In order to ensure reliable, long-term natural gas supplies to California at reasonable rates, it was determined that the Commission must make certain decisions in 2004 with regard to the California natural gas utilities that the Commission regulates, so that: (1) increased demand reduction efforts (e.g., energy efficiency and renewable energy programs) help moderate the potential supply imbalance in the future; (2) sufficient firm interstate and intrastate pipeline capacity will be available to serve California; 3) the benefits and flexibility of storage facilities will be fully appreciated and utilized; and 4) access to imported natural gas supplies (e.g., from LNG facilities) will be available. A number of decisions and analyses related to these issues must be made this year, due to the long lead time to construct LNG facilities and due to certain deadlines in 2004 involving the expiration of existing interstate pipeline capacity contracts. In a separate rulemaking, R.01-08-028, the Commission is addressing natural gas energy efficiency programs and is exploring how to increase demand reduction efforts, including increasing funding for natural gas energy efficiency programs.

In this rulemaking, PG&E, SoCalGas, SDG&E and Southwest have been named as Respondents.
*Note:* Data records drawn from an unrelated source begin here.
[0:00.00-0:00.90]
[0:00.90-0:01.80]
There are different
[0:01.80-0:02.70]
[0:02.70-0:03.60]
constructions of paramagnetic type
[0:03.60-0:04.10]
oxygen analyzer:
The utilities were required to respond to data requests attached to the OIR and to submit proposals to address how California's long-term natural gas needs should be met with interstate and intrastate pipeline expansions, more flexible storage operations and access to proposed LNG facilities. The Commission invited all other interested parties to respond to the Respondents' proposals and to participate in this rulemaking.

Due to deadlines facing the utilities and/or other participants in the natural gas market, two phases were established in this rulemaking. In Phase I, the Respondents were required to address in their proposals those matters, which may require a Commission decision prior to October 2004.
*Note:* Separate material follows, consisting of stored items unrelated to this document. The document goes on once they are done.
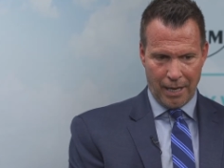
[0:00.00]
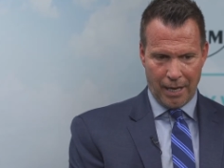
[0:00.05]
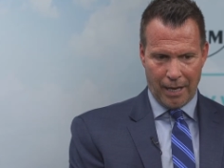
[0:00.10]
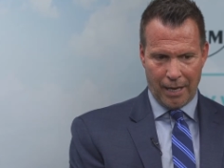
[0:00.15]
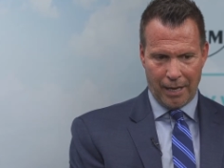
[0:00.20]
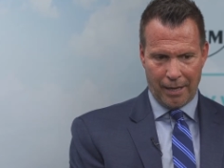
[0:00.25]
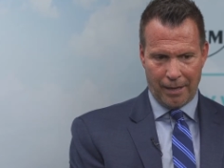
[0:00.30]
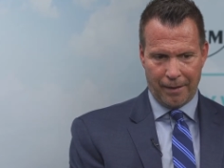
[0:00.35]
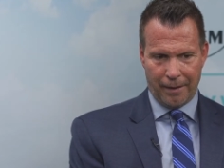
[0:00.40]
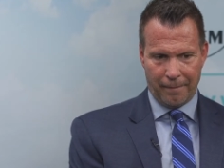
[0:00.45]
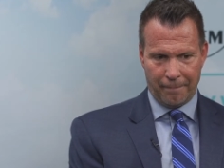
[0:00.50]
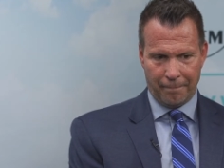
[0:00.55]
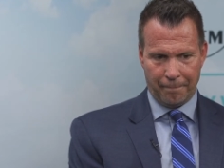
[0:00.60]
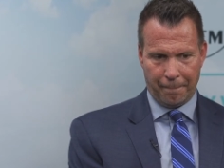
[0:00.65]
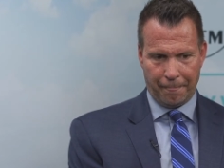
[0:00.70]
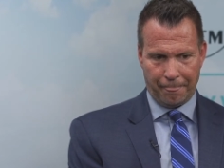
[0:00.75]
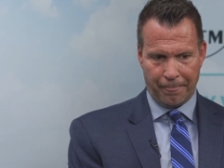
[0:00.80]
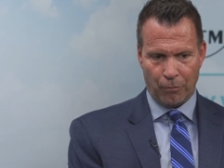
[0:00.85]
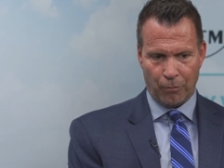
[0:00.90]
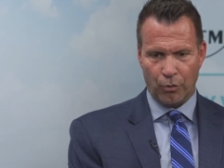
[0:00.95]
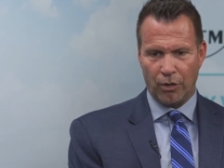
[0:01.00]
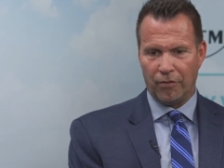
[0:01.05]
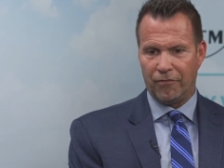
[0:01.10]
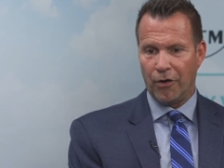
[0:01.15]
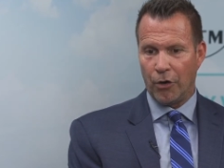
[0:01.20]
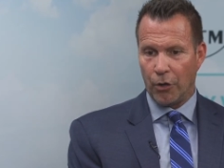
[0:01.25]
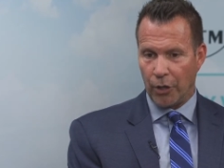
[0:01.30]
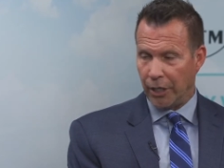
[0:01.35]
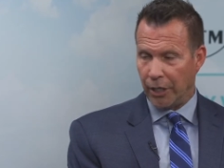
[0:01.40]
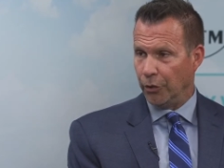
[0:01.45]
We're
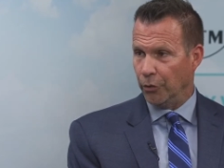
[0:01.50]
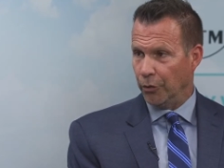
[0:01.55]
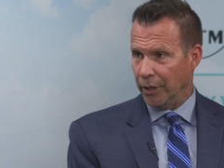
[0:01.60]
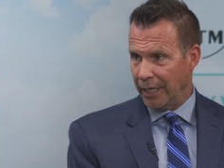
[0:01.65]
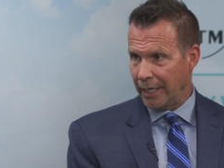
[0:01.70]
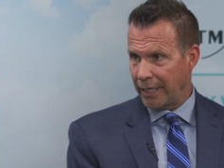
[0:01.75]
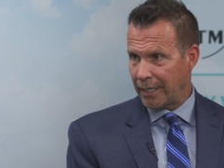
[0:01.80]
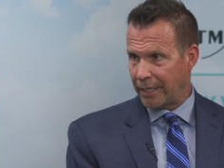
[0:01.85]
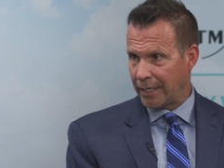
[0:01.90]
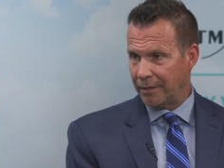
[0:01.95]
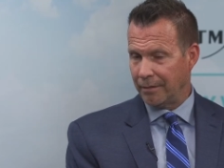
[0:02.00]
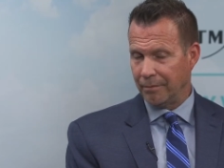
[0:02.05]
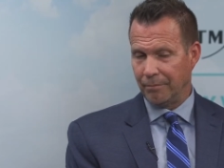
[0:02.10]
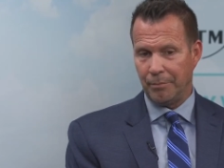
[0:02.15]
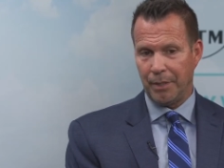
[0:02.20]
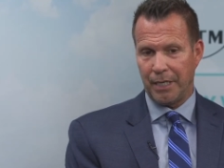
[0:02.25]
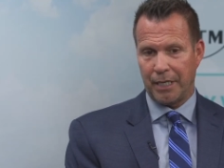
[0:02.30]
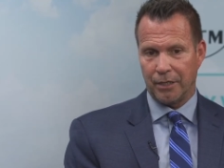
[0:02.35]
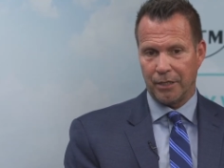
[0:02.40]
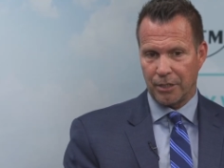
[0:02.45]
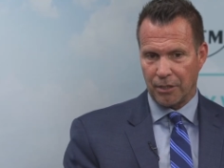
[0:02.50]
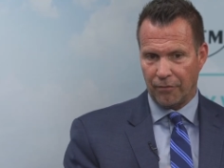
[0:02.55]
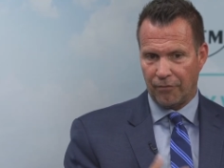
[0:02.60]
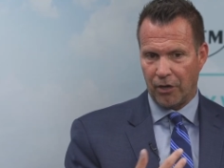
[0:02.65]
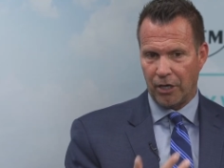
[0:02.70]
very unique because of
The OIR ordered the Respondents to file, by February 24, 2004, Phase I proposals for rules providing guidelines for how they should:

1. enter into contracts with interstate pipelines (whether new contracts or renewals of existing contracts) to meet core supply obligations;

2. provide access on intrastate pipelines to LNG supplies; and

3. provide access to interconnecting facilities with interstate pipelines to increase California's access to natural gas supplies.
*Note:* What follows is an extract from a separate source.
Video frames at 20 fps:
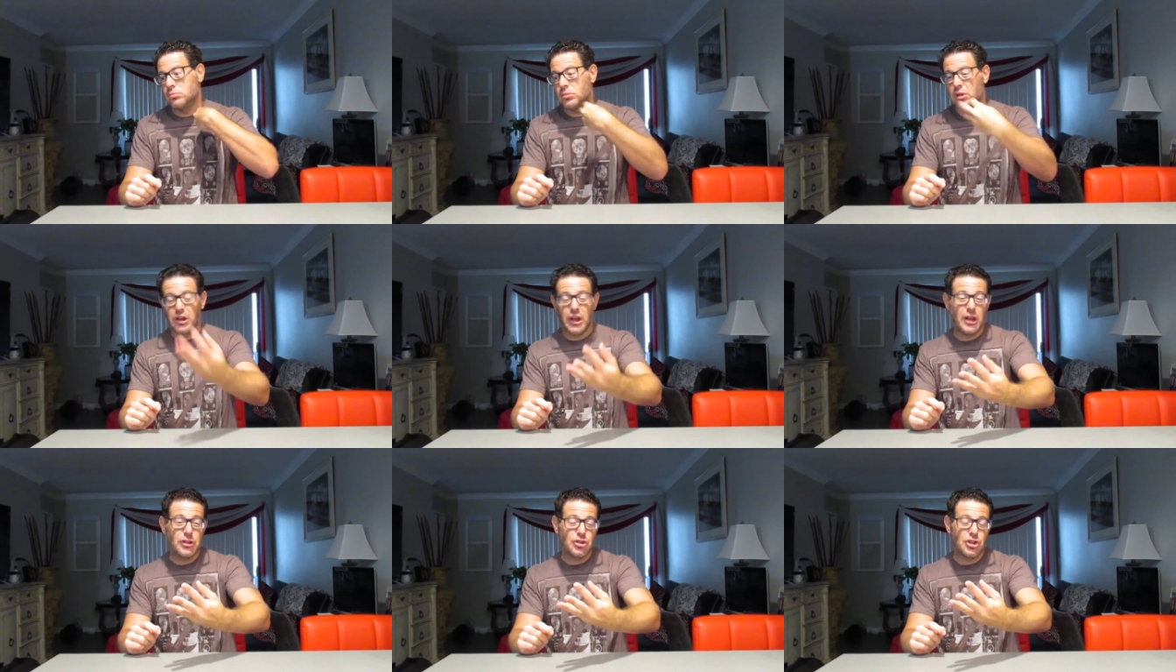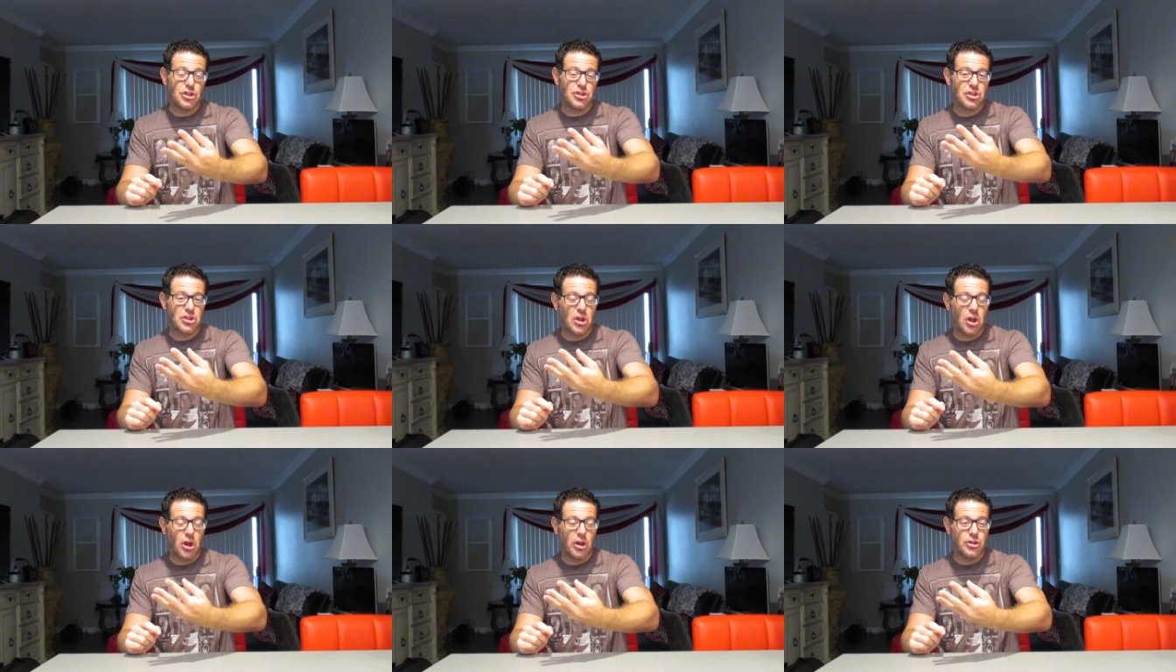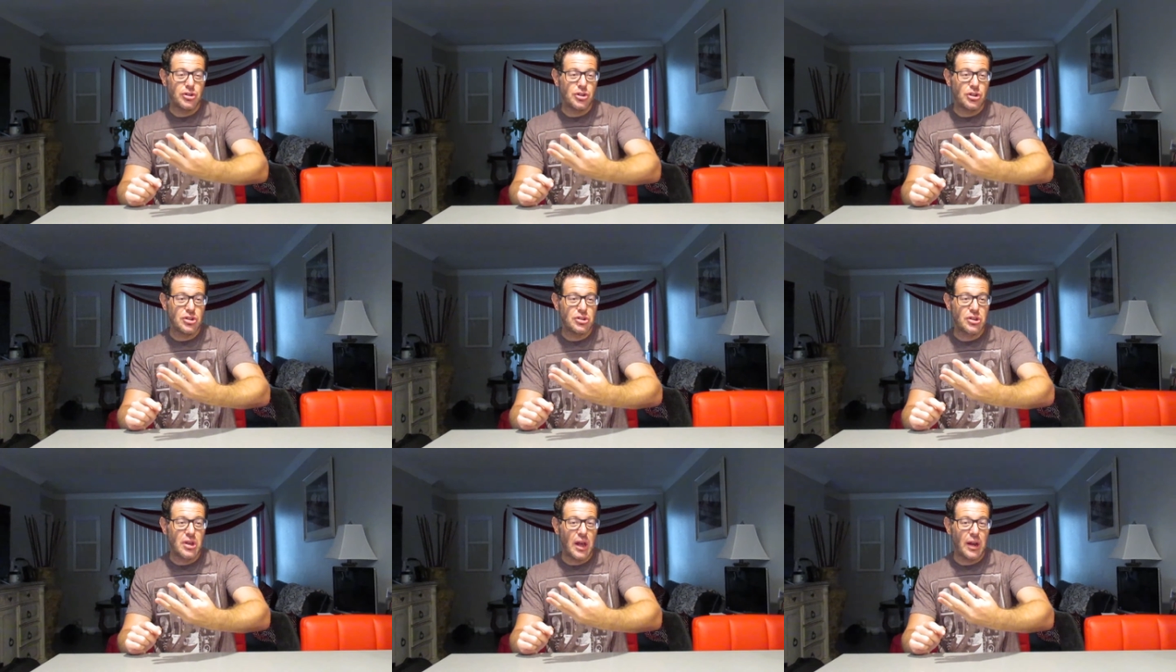Again,
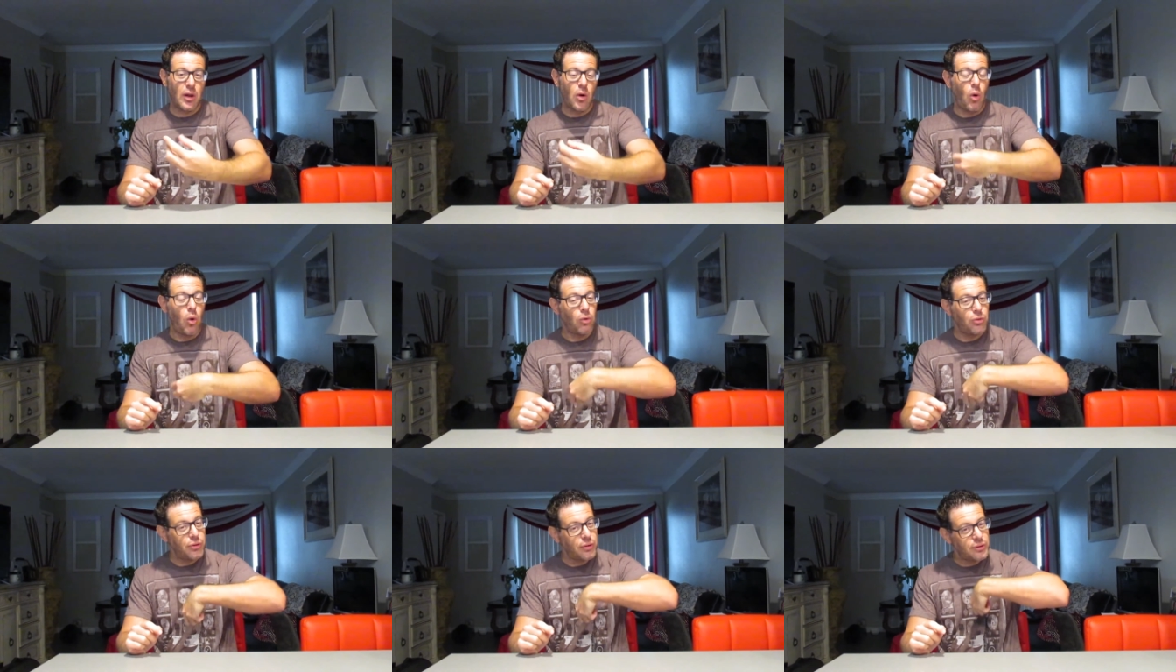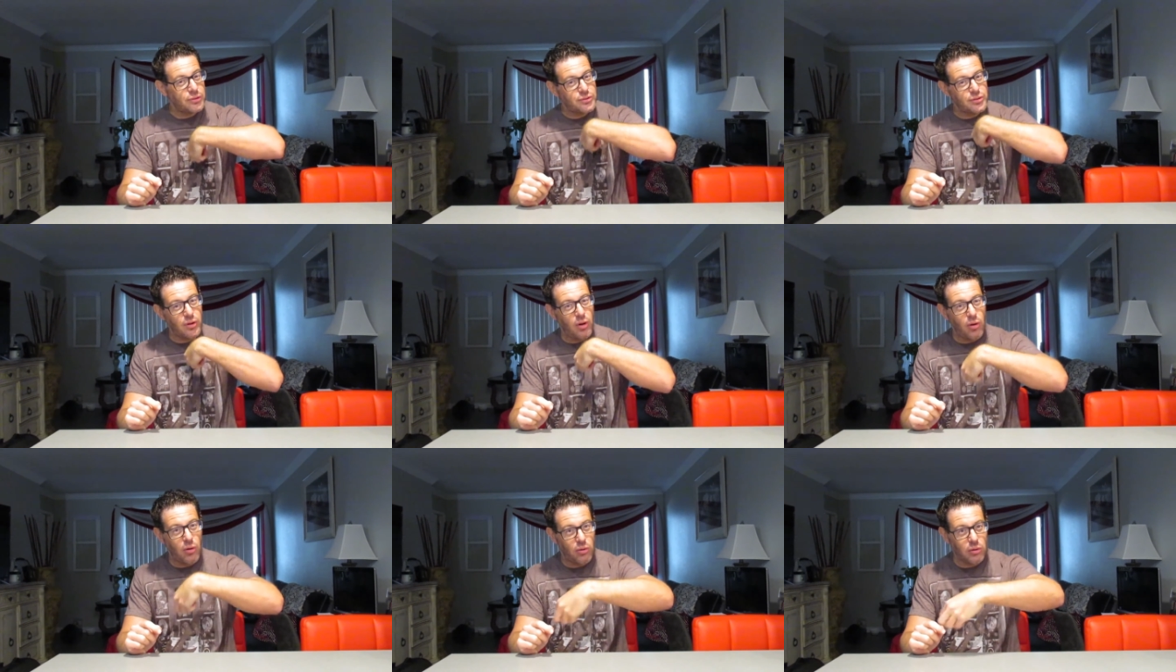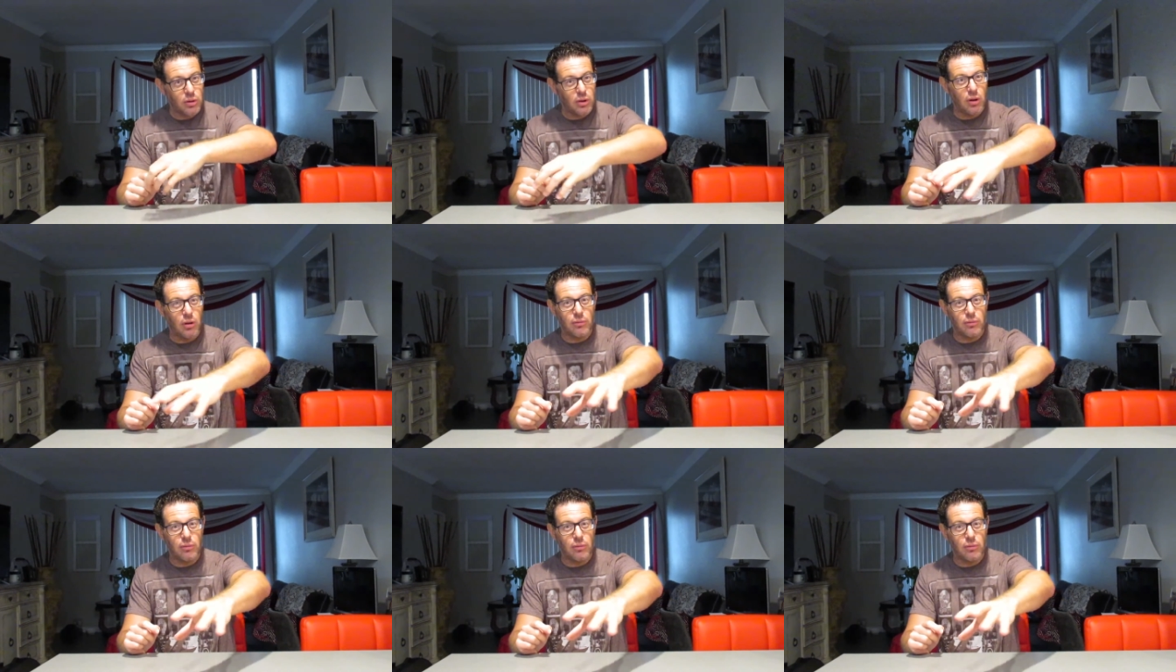she's getting older, so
The OIR stated that Phase II would address those matters that can be decided by the end of this year and ordered the respondents to file their Phase II proposals regarding the following:

1. how the designated utilities should provide emergency reserves consisting of slack intrastate pipeline capacity, contracts for additional firm interstate pipeline transportation rights, and supplies of natural gas in storage dedicated for emergency needs;

2. the process by which the utilities would keep the Commission informed about the infrastructure and services provided to noncore customers, and to propose a crediting mechanism in the event a noncore backstop recovery charge is adopted.

3. new ratemaking policies that will be consistent with the goal of ensuring adequate and reliable long-term supplies of natural gas at reasonable rates to California.

This decision addresses Phase I issues only.